The last bone of contention we keep hearing is that the Canadian Tourism Commission (CTC), which promotes the country on the international level, keeps getting its travel marketing budgets reduced. Indeed, it doesn’t help when the national tourism office gets a 20% budget cut in 2013, after seeing cuts in the previous two years. Back in 2010, just in time for the Winter Olympics held in Vancouver and Whistler, the CTC had an operating budget of close to $100 million. In 2013, this budget is now down to $58 million! Take a look at the chart below for more details on how our national budgets can sustain comparisons: (NOTE: BrandUSA, which started promoting the USA at the national level earlier in 2012, is not included in here but has an estimated $200 million marketing budget)
There are some who criticize how the CTC actually spends its money, for example pulling out of the US market for consumer advertising, as it did back in 2011, to focus on emerging markets where returns are more difficult to evaluate. Ironically, emerging markets are not performing so well to Canada. One might be satisfied with a 20% increase in visitors from China or 7% increase from Brazil in 2012, but this pales by comparison to increases from these same markets to USA: 47% increase from China and 36% growth in visitors from Brazil!

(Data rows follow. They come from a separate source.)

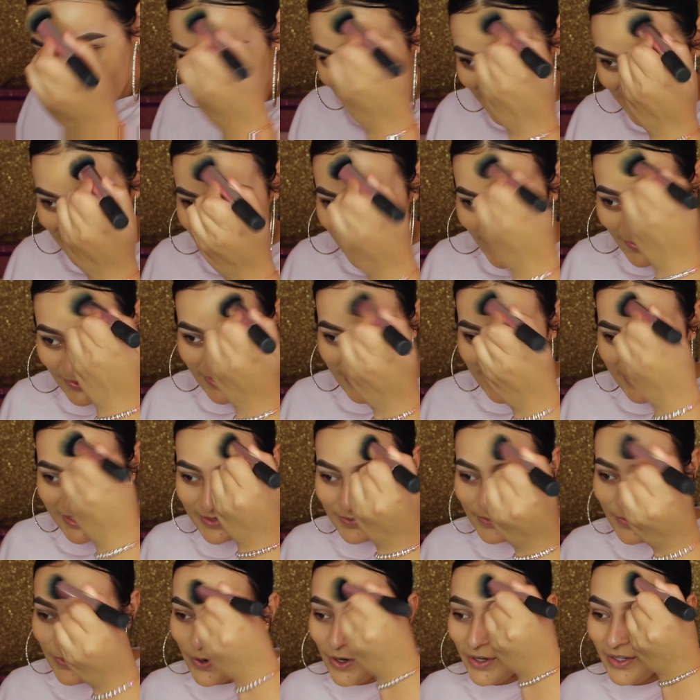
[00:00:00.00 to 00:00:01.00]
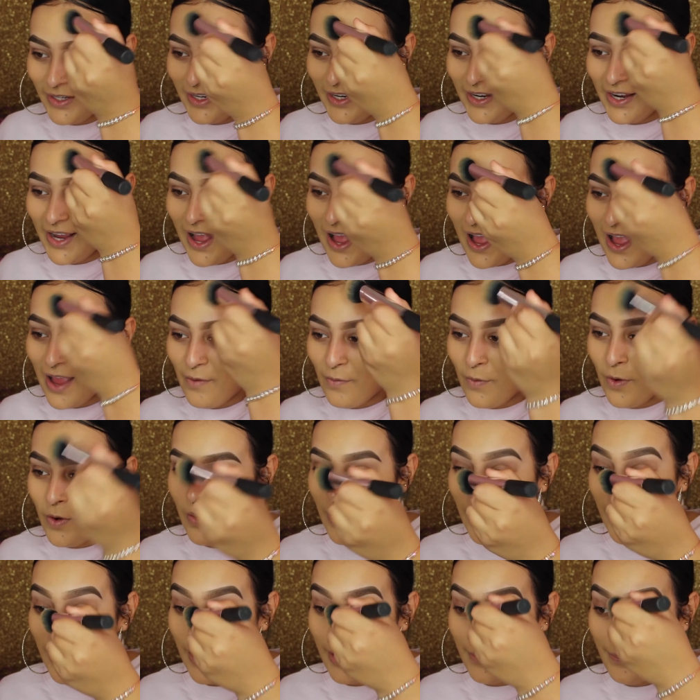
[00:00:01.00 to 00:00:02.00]
So this morning I
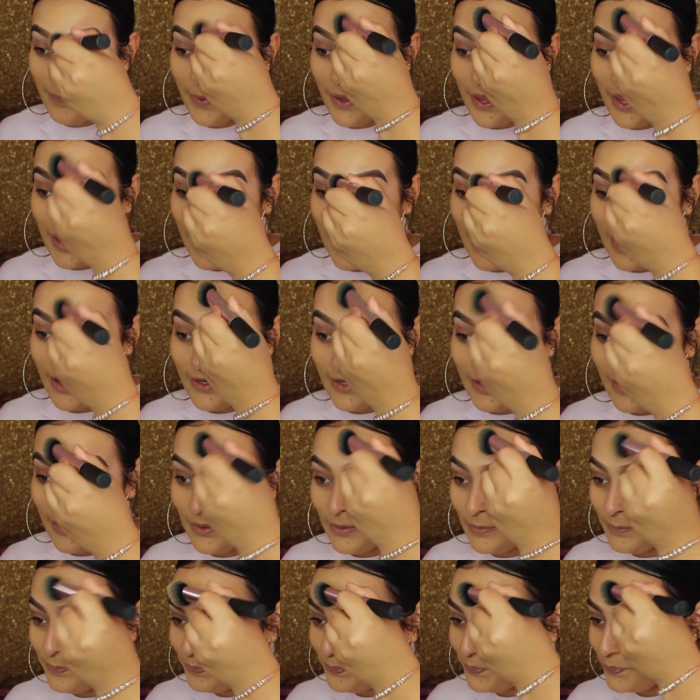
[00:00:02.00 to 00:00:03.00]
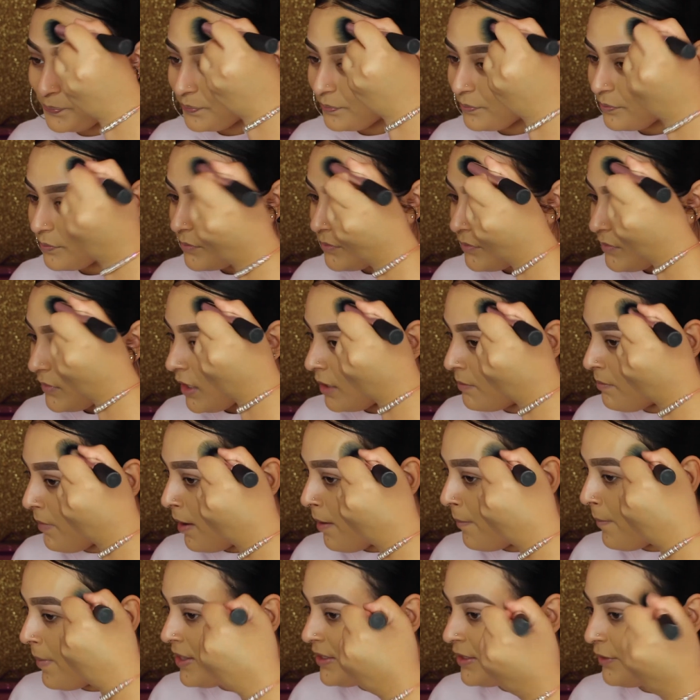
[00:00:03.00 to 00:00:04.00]
woke up and my
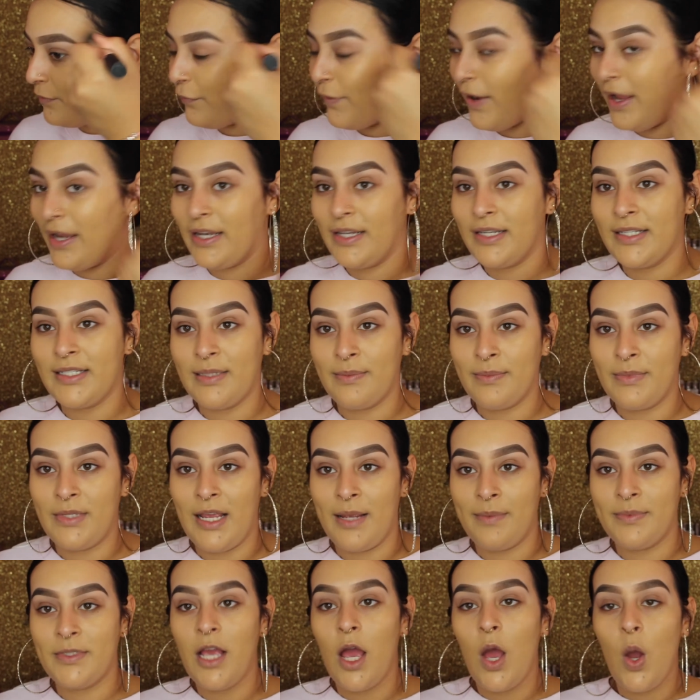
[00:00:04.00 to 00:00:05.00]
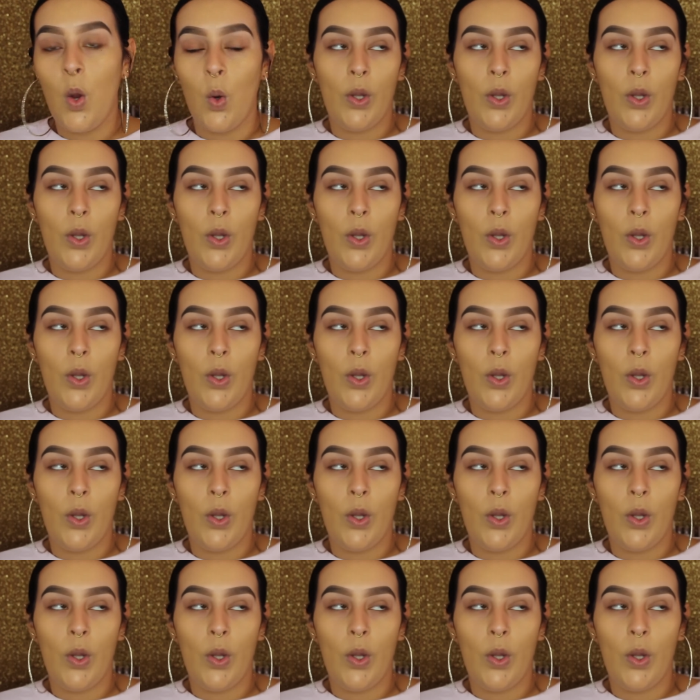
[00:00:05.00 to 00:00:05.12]
mom has a friend sometimes.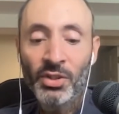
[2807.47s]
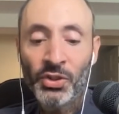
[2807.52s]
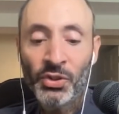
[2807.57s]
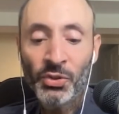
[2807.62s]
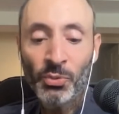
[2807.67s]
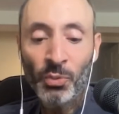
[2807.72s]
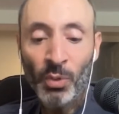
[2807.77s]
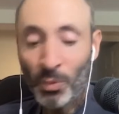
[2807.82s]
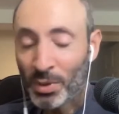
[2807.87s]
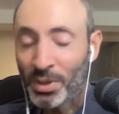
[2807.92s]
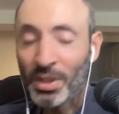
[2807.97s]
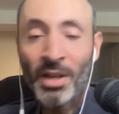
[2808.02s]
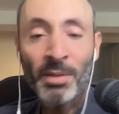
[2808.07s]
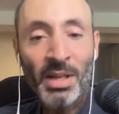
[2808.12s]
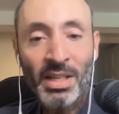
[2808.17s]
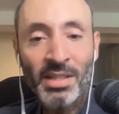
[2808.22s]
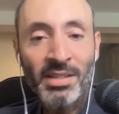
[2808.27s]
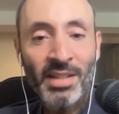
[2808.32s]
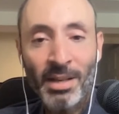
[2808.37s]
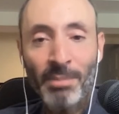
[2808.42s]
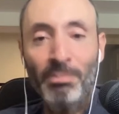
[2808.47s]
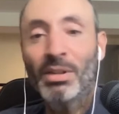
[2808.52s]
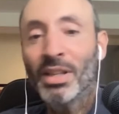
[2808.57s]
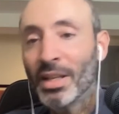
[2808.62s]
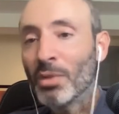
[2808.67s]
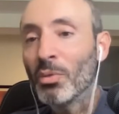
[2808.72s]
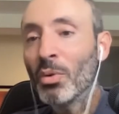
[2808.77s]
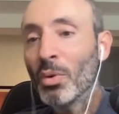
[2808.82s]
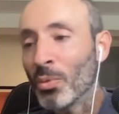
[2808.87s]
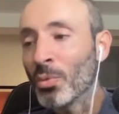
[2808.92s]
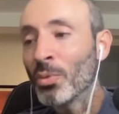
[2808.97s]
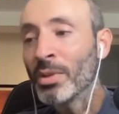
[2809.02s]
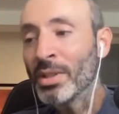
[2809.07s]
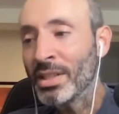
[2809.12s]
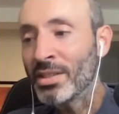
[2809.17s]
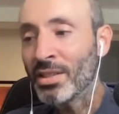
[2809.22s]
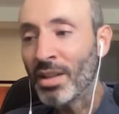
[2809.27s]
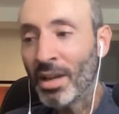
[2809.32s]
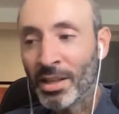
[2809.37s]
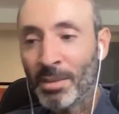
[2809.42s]
when we're talking about estate planning, what we're really
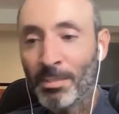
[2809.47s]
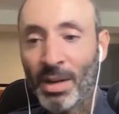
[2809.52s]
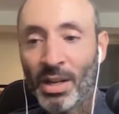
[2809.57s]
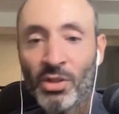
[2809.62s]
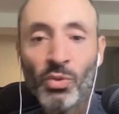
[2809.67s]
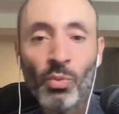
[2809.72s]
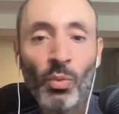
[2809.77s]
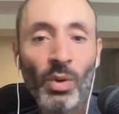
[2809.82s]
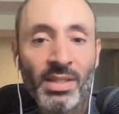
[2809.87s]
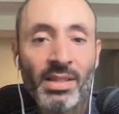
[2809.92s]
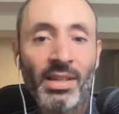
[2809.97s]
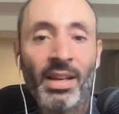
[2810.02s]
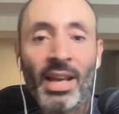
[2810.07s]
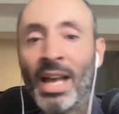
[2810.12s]
talking about is what's going to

One thing’s for sure: marketing to these markets is NOT an option, and efforts need to be looked up as a long-term decision to invest in key markets. I recall going to trade shows in Brazil back in 1999-2001, and things were starting to pick up. Then, a decision was made by the CTC to pull out in 2003. Returning and hoping to gain the travel trade’s confidence is a much more difficult thing to do, specially when travel agents, tour operators and other decision-makers have moved on to more successful programs in Turkey, Bali, Central America or even perhaps increasing their presence in the USA.
Canada has lost some of its “cool” factor, but remains a competitive destination on the international scene. However we must take action in order to turn the tide around and gets some pizzazz going, perhaps in time for 2017, when we’ll be celebrating our 150th anniversary as a country?